Wind Up Boy
acrylic on canvas
30″ x 48″
“I am inspired by the everyday events, subjects and motifs in my life. I paint what I know but at the same time, I paint what I don’t understand and want to analyze.
This painting is of my little brother; it is a version of him that I despise, but I am fascinated by it nonetheless. My brother has bad anger management issues. I have many memories of his outbursts that include: throwing chairs, breaking vases, and hitting etc. I depicted him here with a doll like lifelessness and a metal windup screw to explore that question of who is in control. Without realizing it, he is really a slave to his own impulses.
I am also using the figure in the painting as a device to express the feeling of the mundanity of the everyday that creeps up on you when you realize that you are doing the actions without feeling anything. It feels important to maintain that control over my live even if being in control, in actuality, is simply an illusion.”
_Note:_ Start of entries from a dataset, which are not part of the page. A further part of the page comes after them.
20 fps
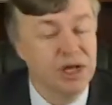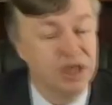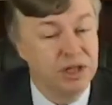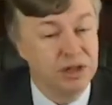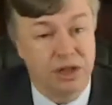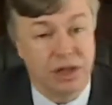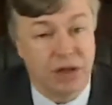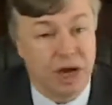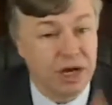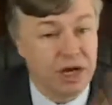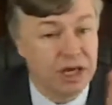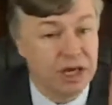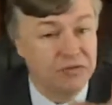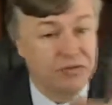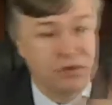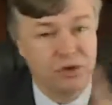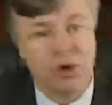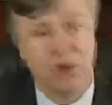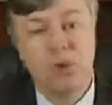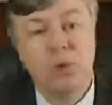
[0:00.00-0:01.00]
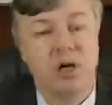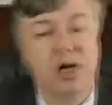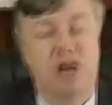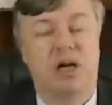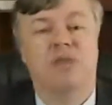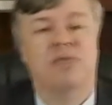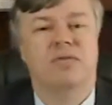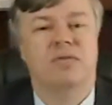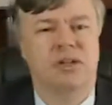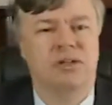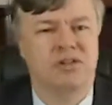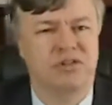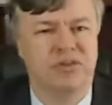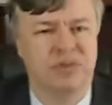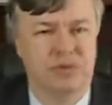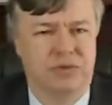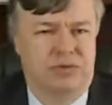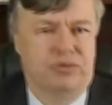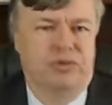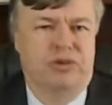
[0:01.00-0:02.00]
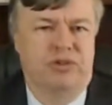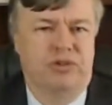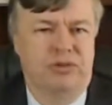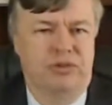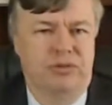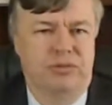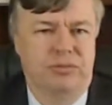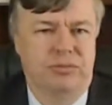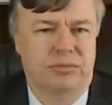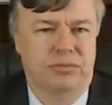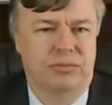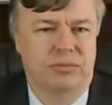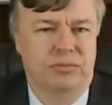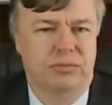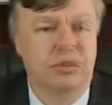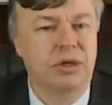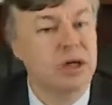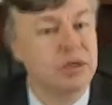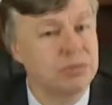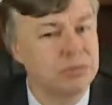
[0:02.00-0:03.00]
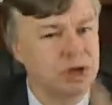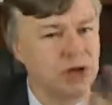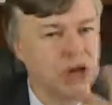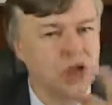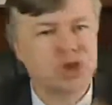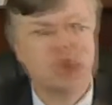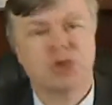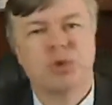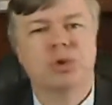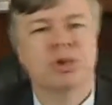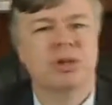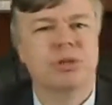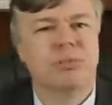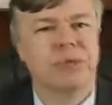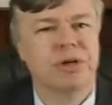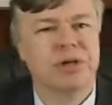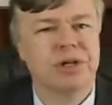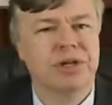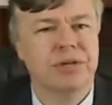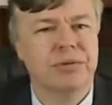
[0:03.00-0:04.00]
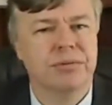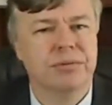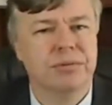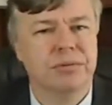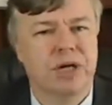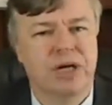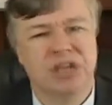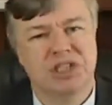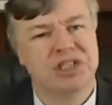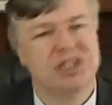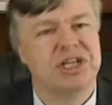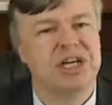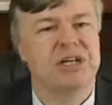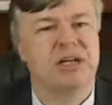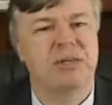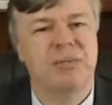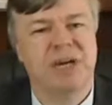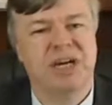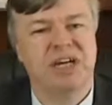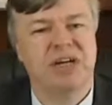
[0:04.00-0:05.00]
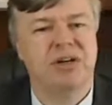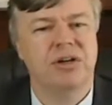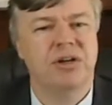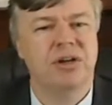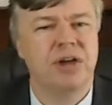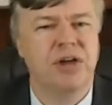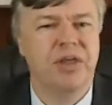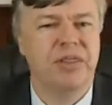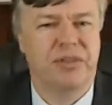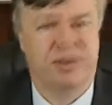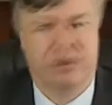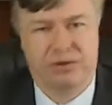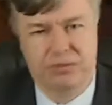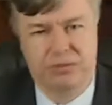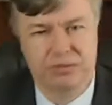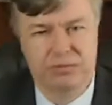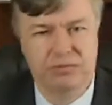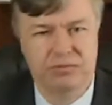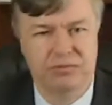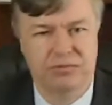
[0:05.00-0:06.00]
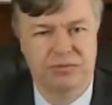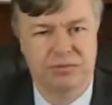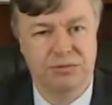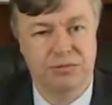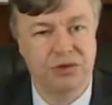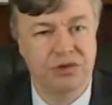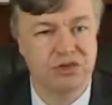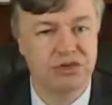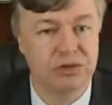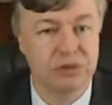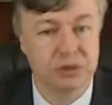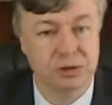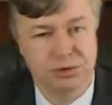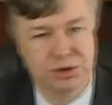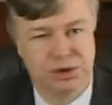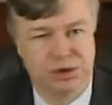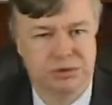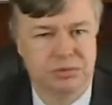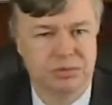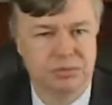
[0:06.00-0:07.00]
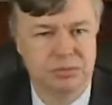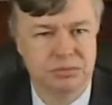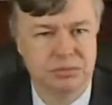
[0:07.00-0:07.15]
and that I have no conflicts of interest. I am not short the market. I stand to make nothing from this solution,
“This is a really lovely painting, and your excellent technique really plays up a sense of mood and atmosphere that is extremely evocative. When I read your artist statement though, I do wish that I could get a bit more of a clear sense of this very personal narrative within the piece itself.
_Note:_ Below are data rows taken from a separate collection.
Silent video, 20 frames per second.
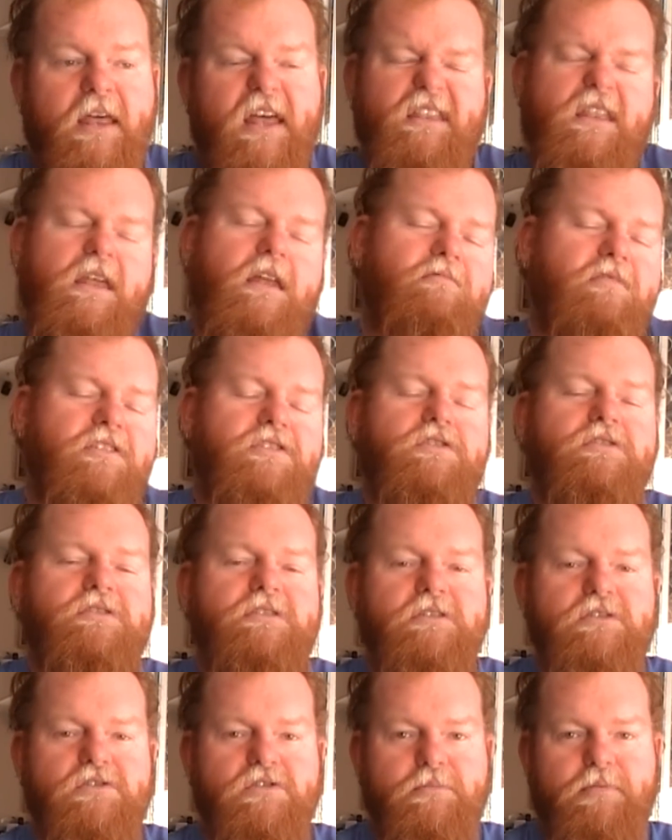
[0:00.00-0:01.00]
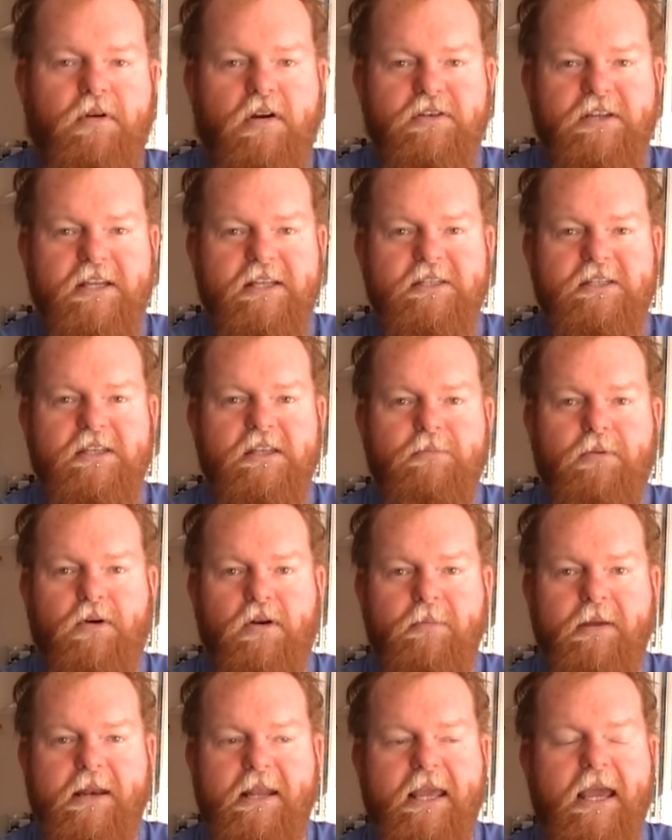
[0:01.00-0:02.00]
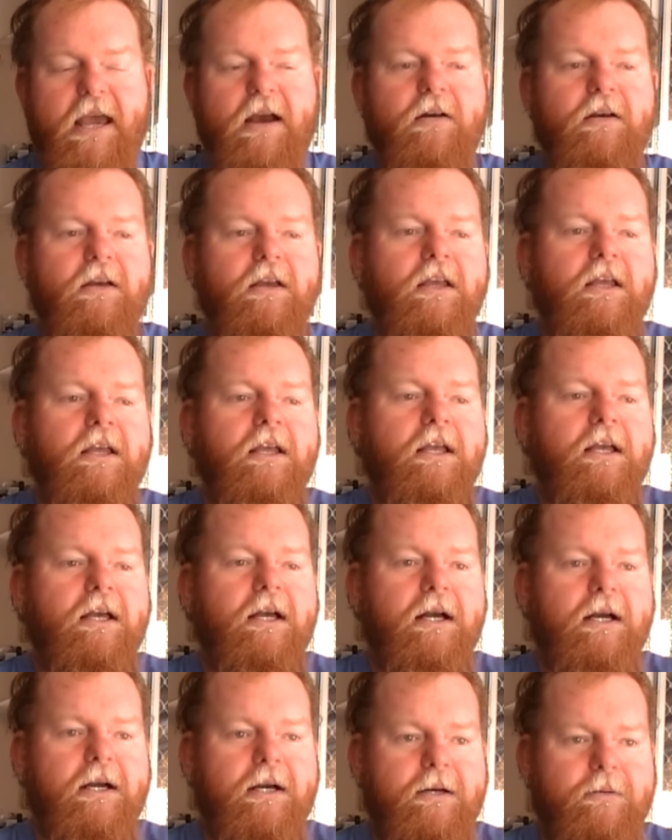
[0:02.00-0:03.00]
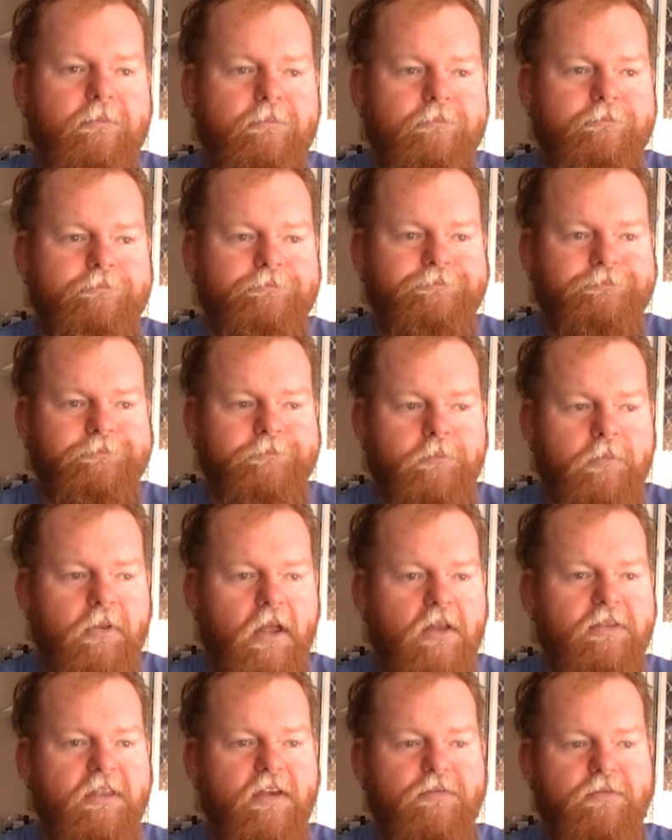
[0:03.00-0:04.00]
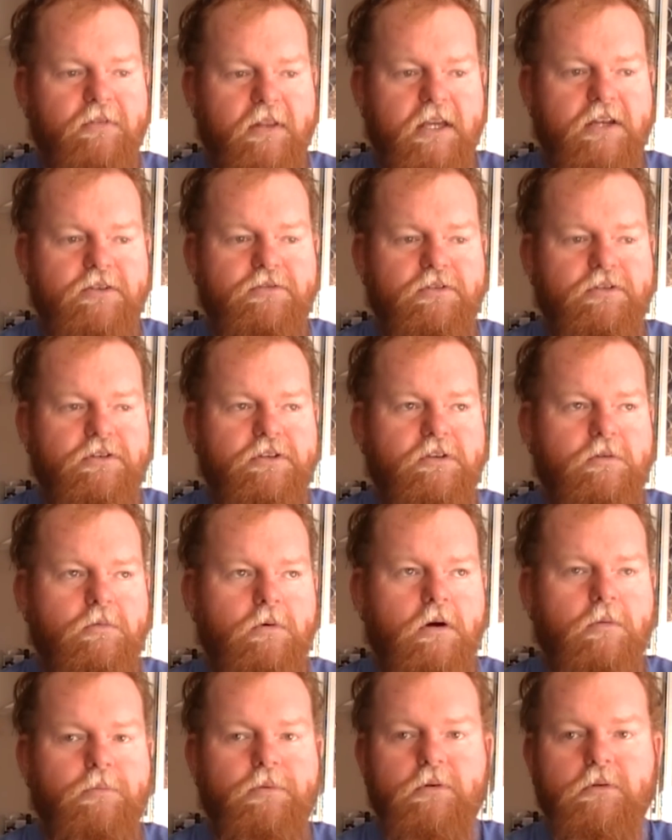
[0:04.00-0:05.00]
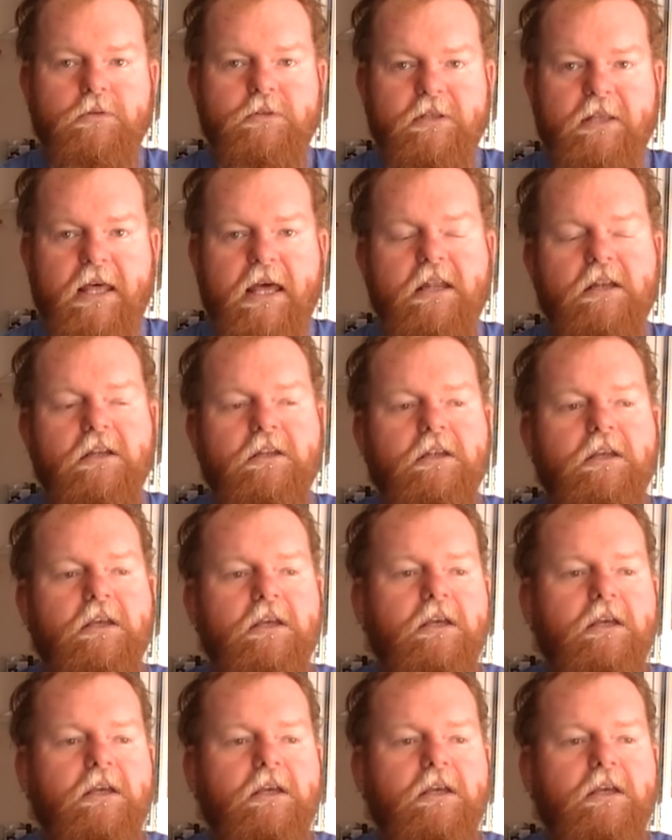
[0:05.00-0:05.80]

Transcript: and that reduces your proteins to the bottom anyhow. I'd definitely introduce a whirlpool to that.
On the one hand I find it extremely commendable and really interesting that you decided to do this piece about anger, but portray a scene where the central figure is actually very inert, sort of in between fits. I think the trick for you now will be to try and find another way outside of the pose of the figure to convey this potential for this explosive fury, and I think there’s opportunity for that in your mark making.
In general, you have this style of painting that is really mottled, and sort of haunting, but I also think you could push yourself to be a little bit more graphic and a little bit more energetic, especially in the bed sheets around your brother. I think that would be a great place to sort of convey this emotional stormcloud that’s brewing.
My favorite part of this piece is the way that the more experimental wash in the background interacts with your more tightly rendered painting style, and I think you could push these two different painting approaches out even further from one another, and that way play up even further the very complex emotions that you have already captured in a more evocative but a very successful way.”